As one of the 20th century’s greatest philosophers once said, “It’s not easy being green.” Be that as it may, there’s no denying green design principles can have such longstanding beneficial effects that it’s more than worth the effort to implement them.

It’s long been recognised, for instance, that the benefits of green infrastructure go beyond purely environmental concerns such as reduction of runoff, air filtration and the limitation of heat island effect. Ask the man in the street why he takes time every now and again to be the man in the park, and chances are he’ll tell you it’s a good way to de-stress. After all, nothing says “calm” like green. (Click here to learn why the colour green has its own unique psychological effect).

Unless, of course, we’ve been ignoring those nifty shades of grey.

Researchers at the University of Warwick certainly haven’t, arriving at the conclusion that while green space is undeniably important, you can receive just as great a boost to your mental wellbeing by enjoying a view of an aesthetically pleasing building or structure. Using more than 200,000 pictures of sites around Britain, they asked people to rate the images for their scenic value. Somewhat unexpectedly, pictures of St Paul’s Cathedral and Canary Wharf polled highly, while the images judged to be the most uplifting and beautiful were composed more of greys, blues and browns than greens.

While it may seem strange to suggest that concrete and glass can have as great a calming effect as a bushland scene, there’s more than a grain of truth in the idea that we gain as much from a scenic environment as a natural one. Is it too great a leap to consider that the most beneficial urban landscape could be the one that puts the greatest effort into making the most of both?

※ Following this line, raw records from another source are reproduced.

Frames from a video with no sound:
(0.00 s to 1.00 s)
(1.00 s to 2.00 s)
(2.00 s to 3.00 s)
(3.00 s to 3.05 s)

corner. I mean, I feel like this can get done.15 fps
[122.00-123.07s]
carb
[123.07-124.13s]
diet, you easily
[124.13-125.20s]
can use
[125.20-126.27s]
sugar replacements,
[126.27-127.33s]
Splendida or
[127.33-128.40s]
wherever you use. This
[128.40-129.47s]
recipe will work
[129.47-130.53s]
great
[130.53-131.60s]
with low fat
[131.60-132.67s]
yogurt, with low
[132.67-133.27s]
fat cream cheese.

Hames Sharley’s Senior Associate Rachel Seal doesn’t believe so. She has spent a career in urban design and planning and has long been aware of the positive results from careful cohesion of the built and the grown. “There’s no reason why an urban environment can’t have the same qualities to reduce stress as a natural one,” she says.

If we can create urban green spaces framed by beautiful and site-responsive architecture and marry the two elements together, all the better. It’s that kind of mix that really makes the city cohesive, right down to the micro level of interior design. Design is concerned with the experience from both inside and outside buildings.

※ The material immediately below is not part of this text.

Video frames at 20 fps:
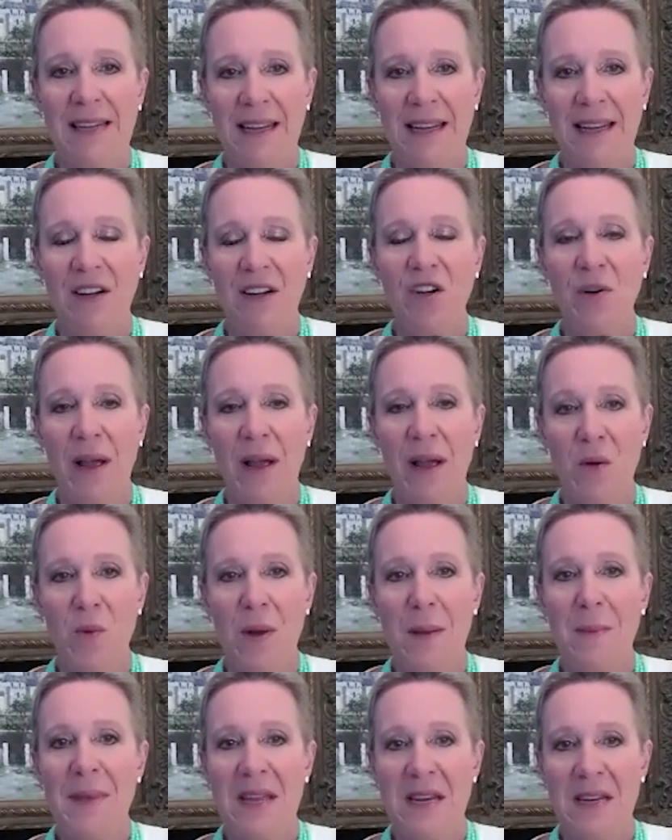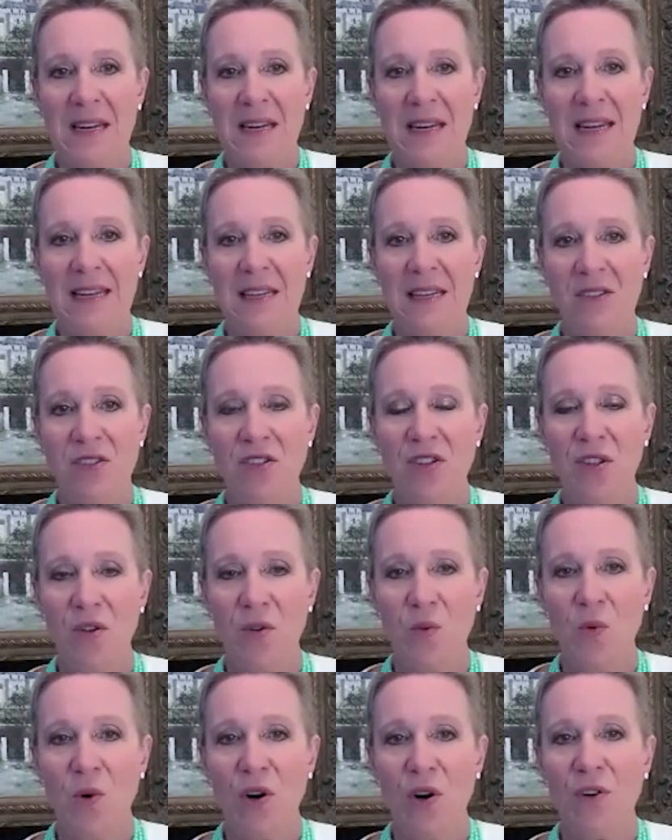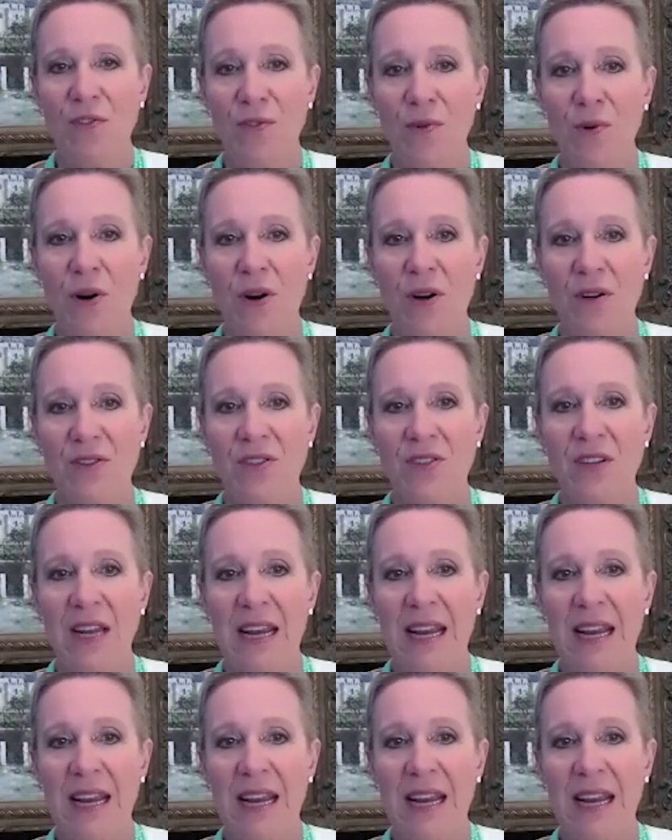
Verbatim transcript: to integrate women into the workforce.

The problem is that it’s a hard sell, convincing people that a bricks-and-mortar construction can be as uplifting as a view across the ocean. They’ll almost always believe that green is better, even though there’s little by way of hard, scientific evidence to support the idea that getting back to nature has a positive effect on mental health. The fact is it’s enough for us to believe green spaces calm us down: a 2008 study of residents in Adelaide found those who perceived themselves to be in a highly green area had 1.37 to 1.6 times more chance of being in better mental or physical health than those who didn’t.

The trick then is to engender the same belief in people when they think of architecture. In his 2016 book Attunement, Alberto Perez-Gomez argues that architecture should resonate with its location and the people who use it, such that it becomes meaningful and emotional, and thereby places greater importance on our wellbeing. Architecture, he contends, is more than “material ecology”, it’s “a constituent part of our consciousness”.

And perhaps it is as simple – or complex – as that: to continue to create buildings that combine with and maximise the green effect such that perceptions and beliefs alter accordingly. No one is saying that the likes of Perth’s Kings Park or the garden-city character of Adelaide need eventually be supplanted by the built environment, but with the 2011 Census showing that almost 89 percent of Australia’s population is urban, not everyone necessarily has access to open spaces and bushland. That being the case, if there’s reason to believe architecture can be as uplifting and energising as nature, it makes sense to do all we can ensure everyone is at peace in their built surrounds. As we Australian cites urbanise it becomes vital that we design beautiful buildings… and urban spaces between them.